This task will track the receiving and installation of (8) 6.4TB NVMe PCIe SSDs to install into the text cp fleet in ulsfo.
Order was via parent task T359167.
cp40(3[789]|4[01234] are text hosts.
This will be worked on with RobH as on-site engineer and @BCornwall.
SSDs are not expected to arrive unto 2024-05-15.
Proposal of work window and type below, summarized from past IRC discussion with robh and ssingh but subject to correction by ssingh after this task filing.
Scheduling
Cadence:
- SSDs arrive, Rob updates this task with their arrival.
- Rob and Brett determine best date for SSD installation and set/annnounce a maintenance window.
- Brett depools all traffic from ulsfo on scheduled date.
- Rob goes on-site, graceful shut down on each cp host and installs the PCIe SSD and then powers them back up.
- Brett & Rob ensure all hosts are back online and accessible.

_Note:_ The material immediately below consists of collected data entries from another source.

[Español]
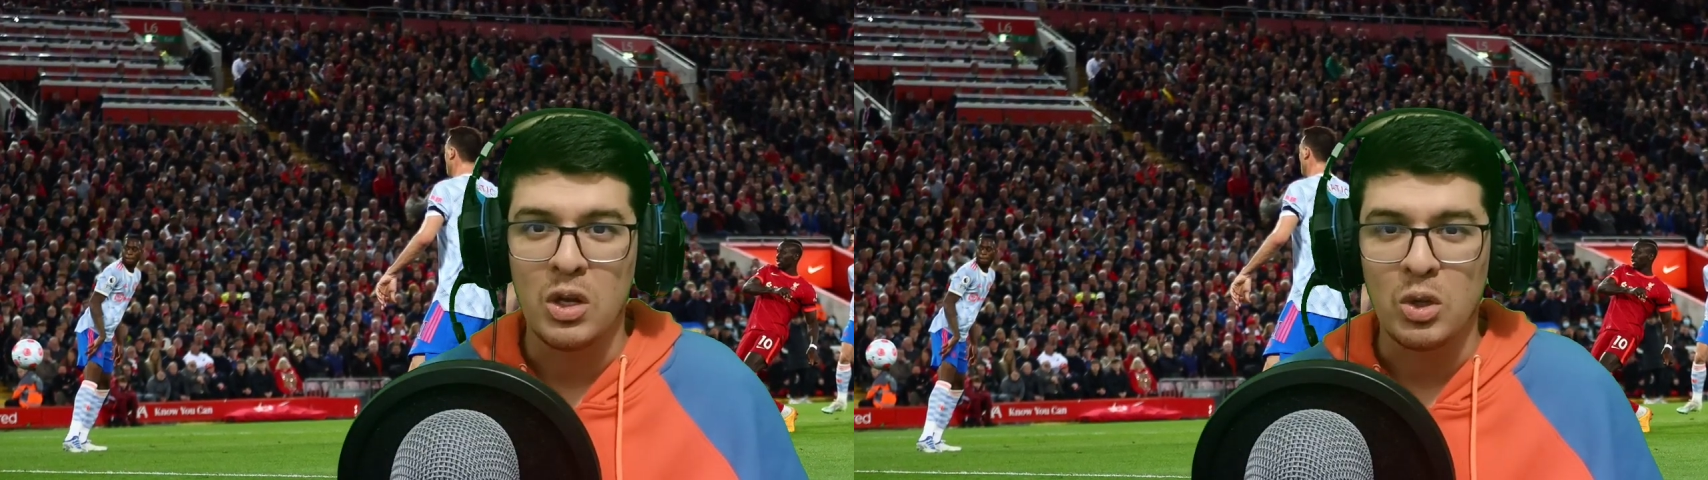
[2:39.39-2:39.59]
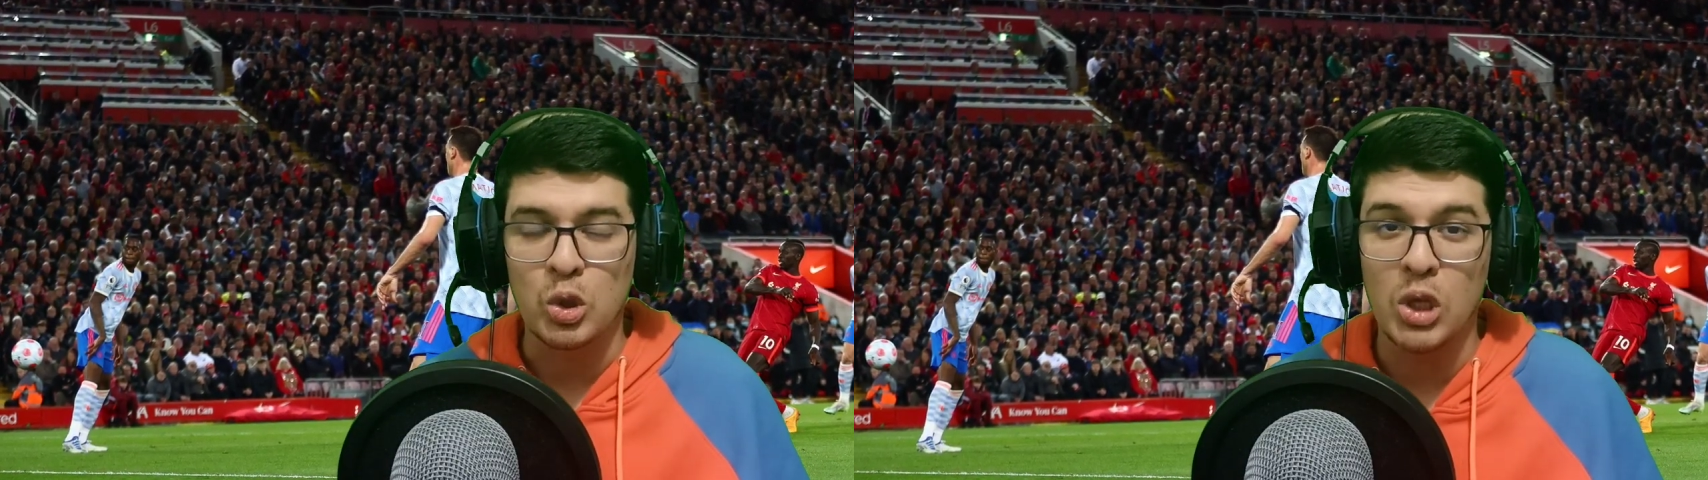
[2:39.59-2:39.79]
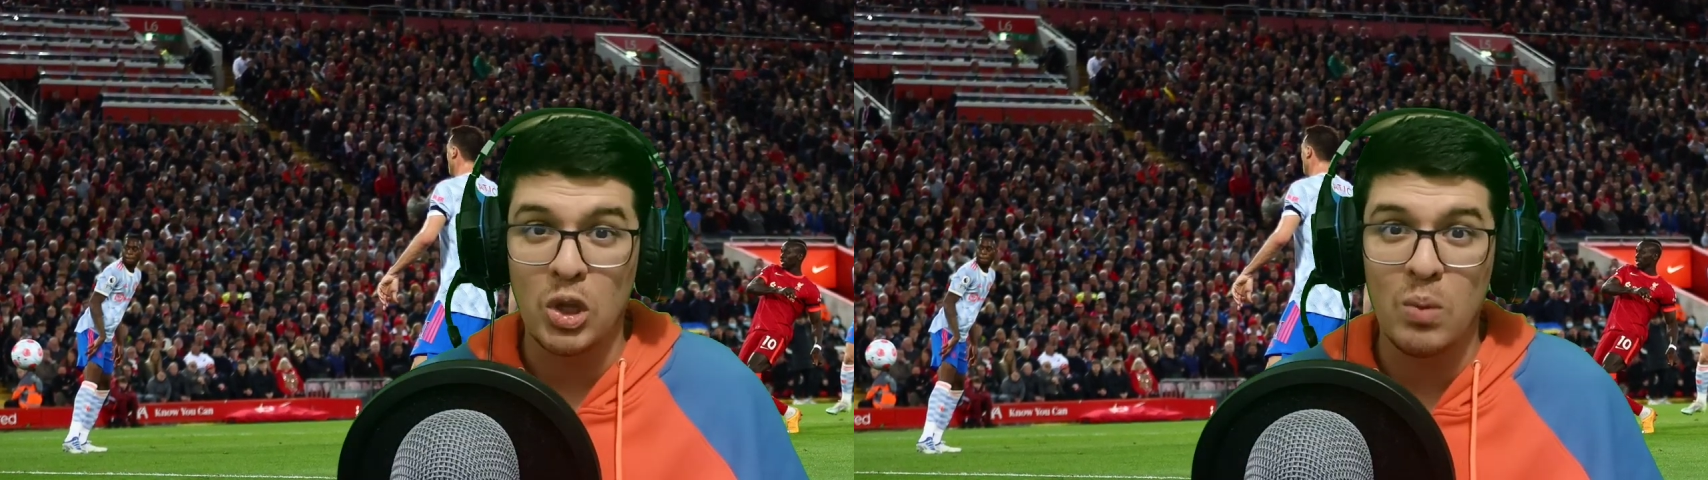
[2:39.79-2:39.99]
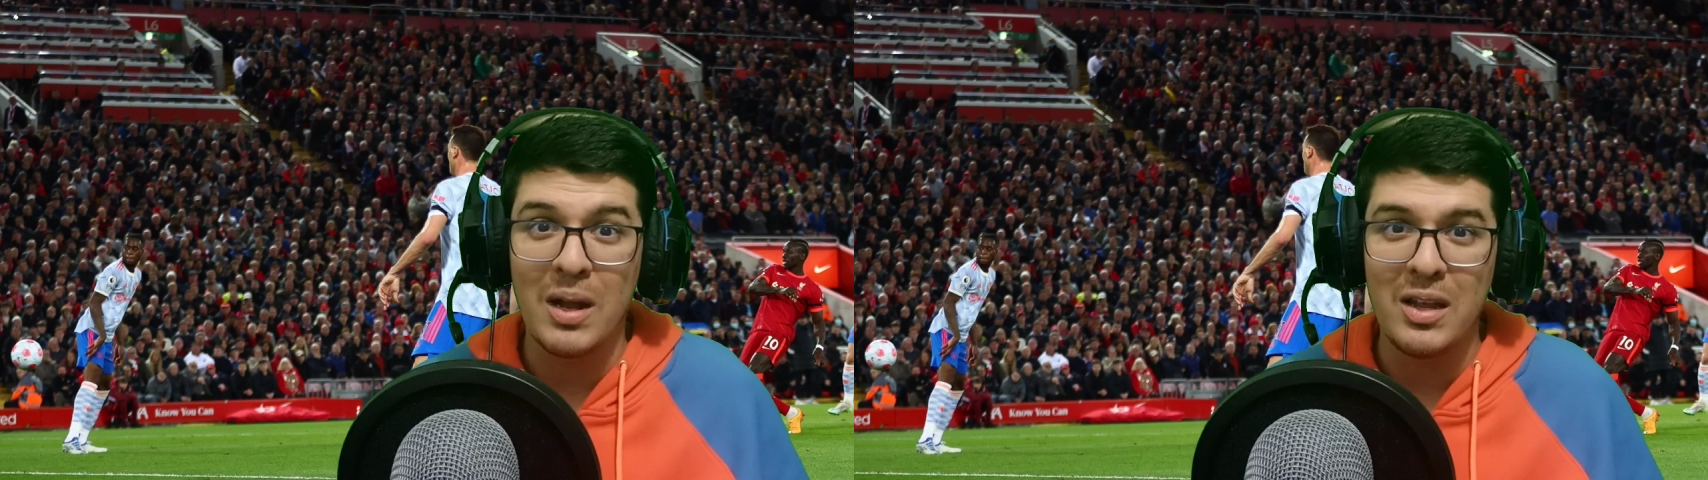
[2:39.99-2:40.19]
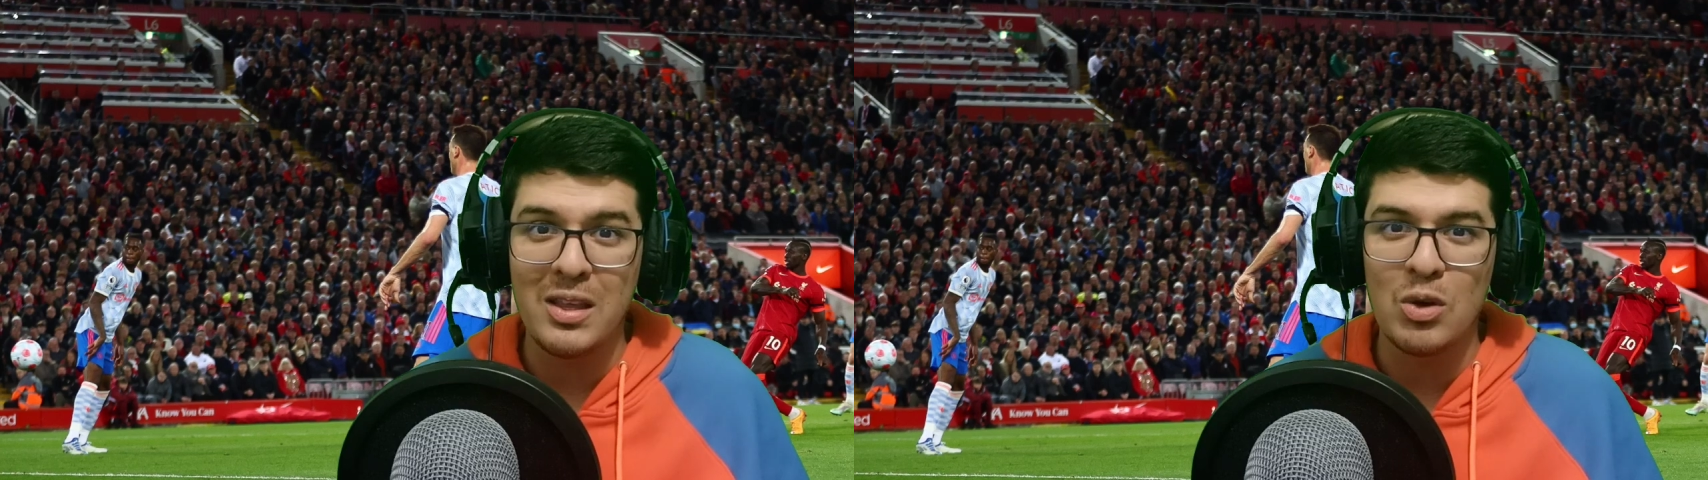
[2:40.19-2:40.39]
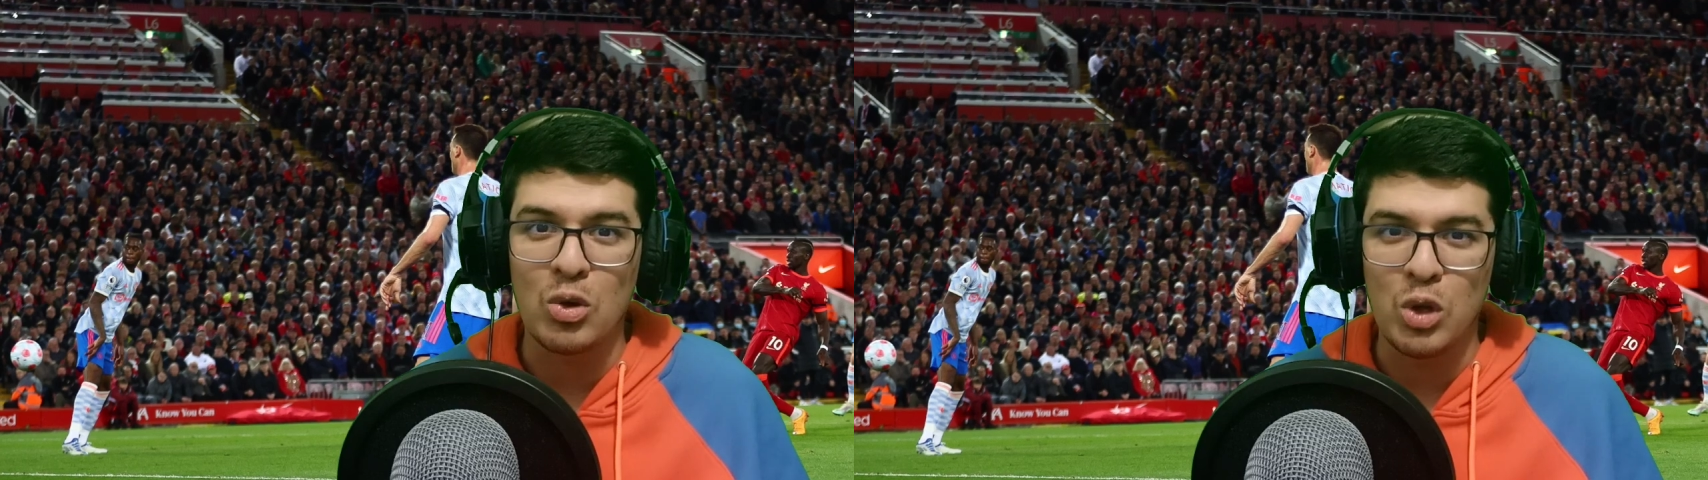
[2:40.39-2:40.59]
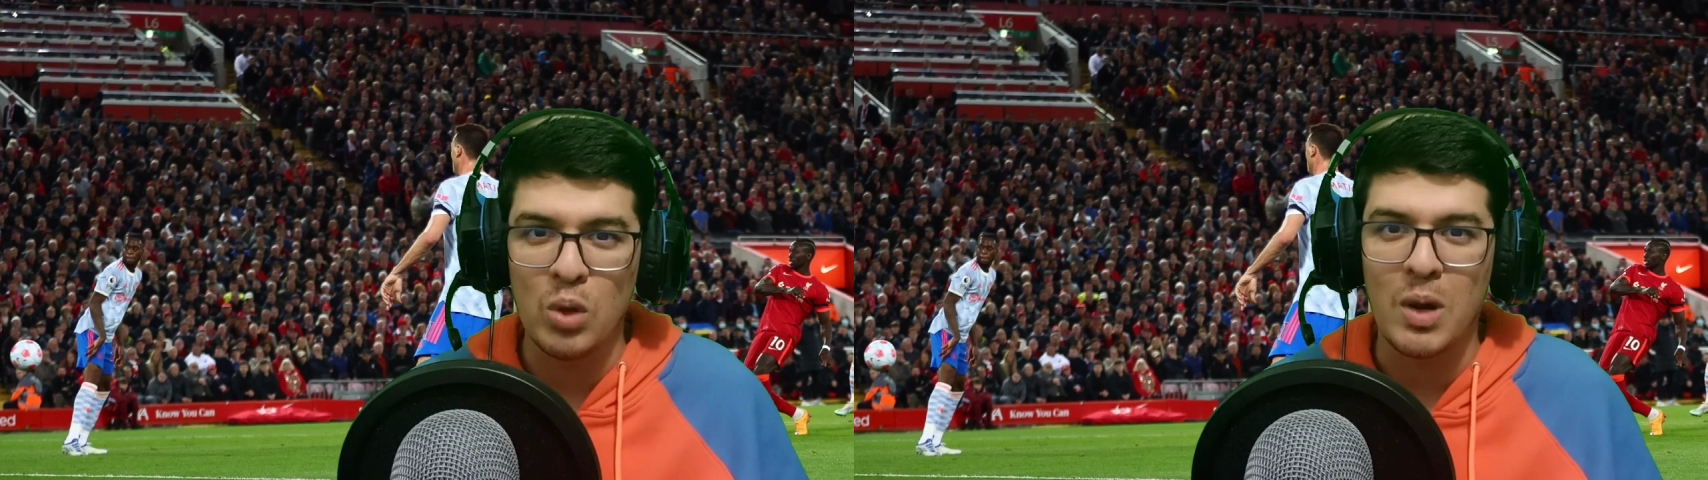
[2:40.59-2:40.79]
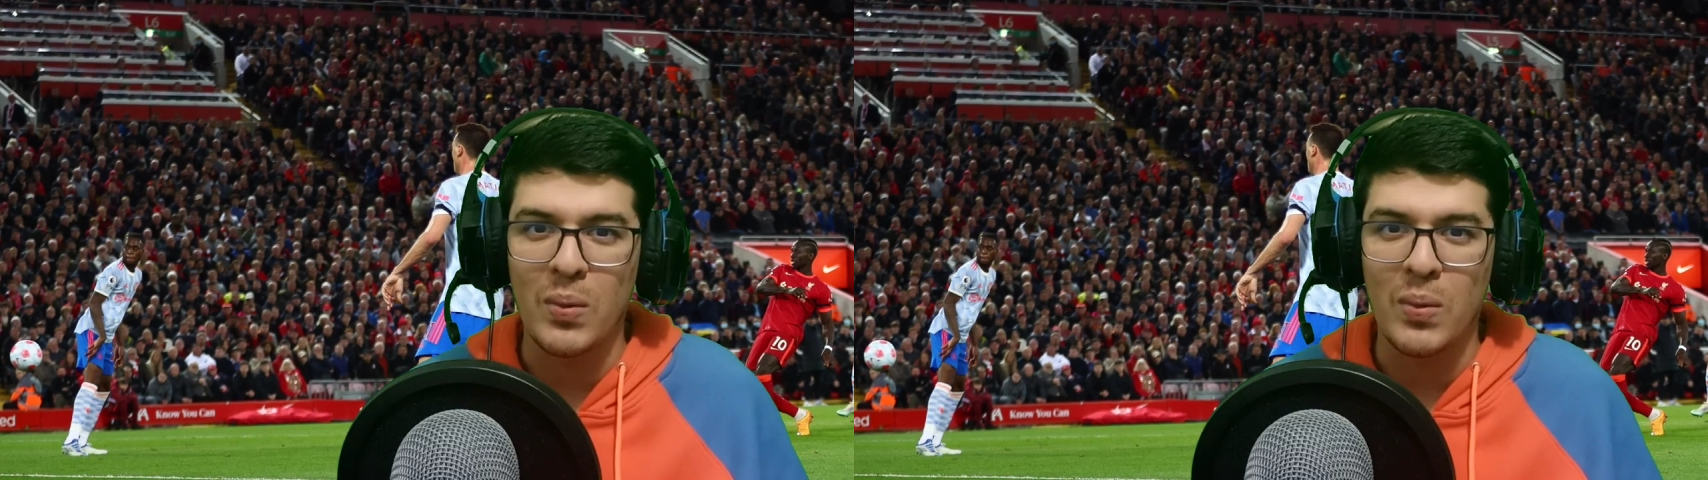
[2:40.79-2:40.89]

No siendo más le digo, Dios me lo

- Brett re-pools ulsfo for user traffic
- Brett/Traffic will reimage the upgraded text CP hosts individually while site is serving traffic. This will take place over the course of days, and not within the intial work maintenance window.
Maintenance window
Event window: 2024-06-12 at 15:00 UTC through 19:00 UTC
Scope: Full depool
Assumptions: it takes roughly 1 hour to depool a site without significant user impact. If it takes longer, the 16:00 UTC power-off time must shift forward, or our scheduled work by the on-site must shift from 17:00 UTC to later in the day, subject to traffic approval.
Timeline
2024-06-12 @ 15:00 : @BCornwall and @CDobbins depools esams to let traffic start routing to other DCs.
2024-06-12 @ 16:00 : @BCornwall and @CDobbins puts the CP text hosts into downtime in icinga and powers them off in advance of onsite hands.

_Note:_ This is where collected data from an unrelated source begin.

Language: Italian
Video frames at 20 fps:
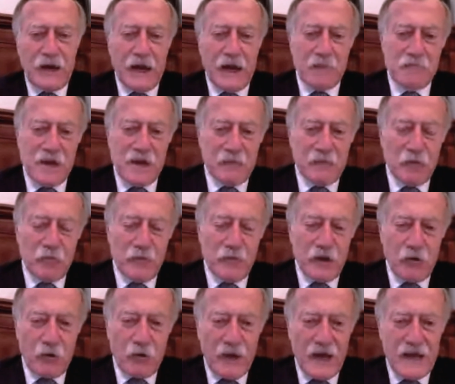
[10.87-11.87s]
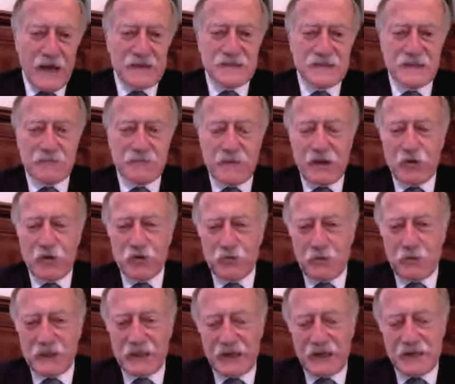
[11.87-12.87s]
abbiamo meno casi, meno
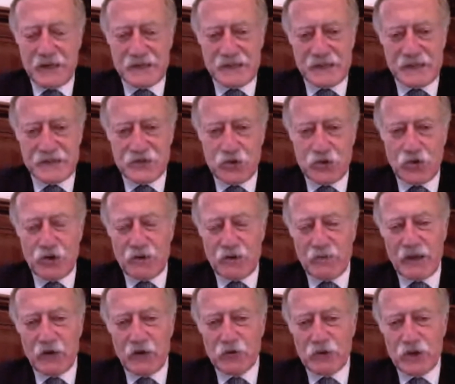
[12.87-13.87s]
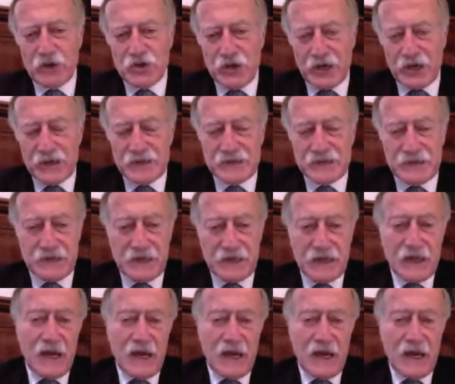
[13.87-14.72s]
ospedalizzazioni, meno decessi,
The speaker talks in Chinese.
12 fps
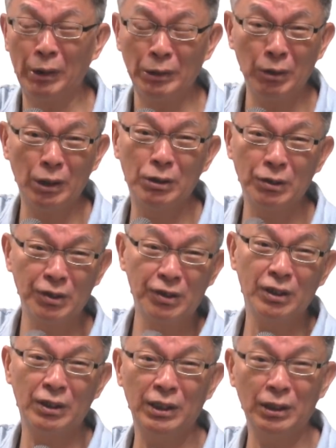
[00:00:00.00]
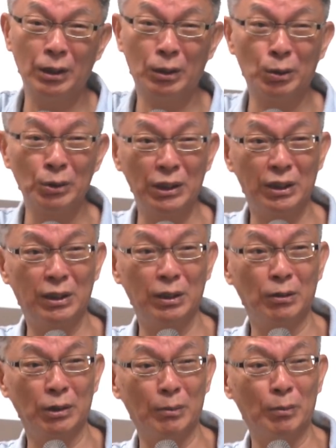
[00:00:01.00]
本源就是设立一个公理系
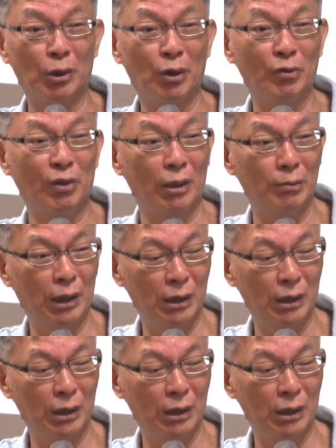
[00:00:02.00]
统的模仿，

2024-06-12 @ 17:00 : Remote hands begins work, unplugging the cp hosts 1 at a time, installing the PCIe NVMe SSD, and plugging back in the host to a fully accessible state before moving onto the next host. During this time, RobH will be online and will attempt to remotely connect to each host as they are replaced and confirm function. Estimate of roughly 2 hours for onsite hands to fully accomplish installation of 8 NVMe SSDs into 8 text cp hosts.
2024-06-12 @ 19:00 : Re-pooling of ulsfo
Post-maintenance window: Reinstallation/reimage of text cp hosts as required by either RobH or @BCornwall and @CDobbins
Action checklist
- Depool ulsfo DC and verify traffic is switched to other DCs (at least 2h before scheduled intervention)
- Downtime impacted hosts to be ready for power off
- Extra: silence/ack eventual other alerts
- Power off impacted hosts
- New SSD installation and hosts power on
Steps to be carried out after the disks are installed:
- Verify host health and ATS cache (without using the new NVMe disk).
- run puppet agent
- Check that metrics are ok in grafana (Host Overview)
- Check Icinga status (all green for the host)
- Check with lsblk and nvme list that the new disk is visible and has the correct naming (nvme1n1)
- Check ATS status (traffic_server -C check)
- Check for "sure hit" on ATS: curl -vv -H 'Host: en.wikipedia.org' http://localhost:3128/wiki/Main_Page -o /dev/null
- Check for both first miss and subsequent hit (eg. issuing two requests like curl -vv -H 'Host: en.wikipedia.org' http://localhost:3128/wiki/Caffe1ne -o /dev/null and checking the X-Cache-Status value)
- cp4037
- cp4038
- cp4039
- cp4040
- cp4041
- cp4042
- cp4043
- cp4044
- Remove downtime for hosts
- Removed downtime from alertmanager
- Manually repool hosts with conftool (auto depooled by PyBal?)
- Repool ulsfo DC and verify the traffic
- (in the next days) Merge the hiera config to add new disk, host by host, and depool/merge/reimage/repool hosts one by one with appropriate interval to help warm cache.
- per-host hiera override required, see example: https://gerrit.wikimedia.org/r/c/operations/puppet/+/1015968
- cp4037
- cp4038
- cp4039
- cp4040
- cp4041
- cp4042
- cp4043
- cp4044
- Remove custom hiera overrides and make it for whole ulsfo DC
Reimaging Process
- Depool host you are going to work on
- Merge patch in the patchset
- Merge on Puppet master
- Run the reimaging cookbook
- Check if everything is fine after reimaging: Icinga, disks
- Pool host back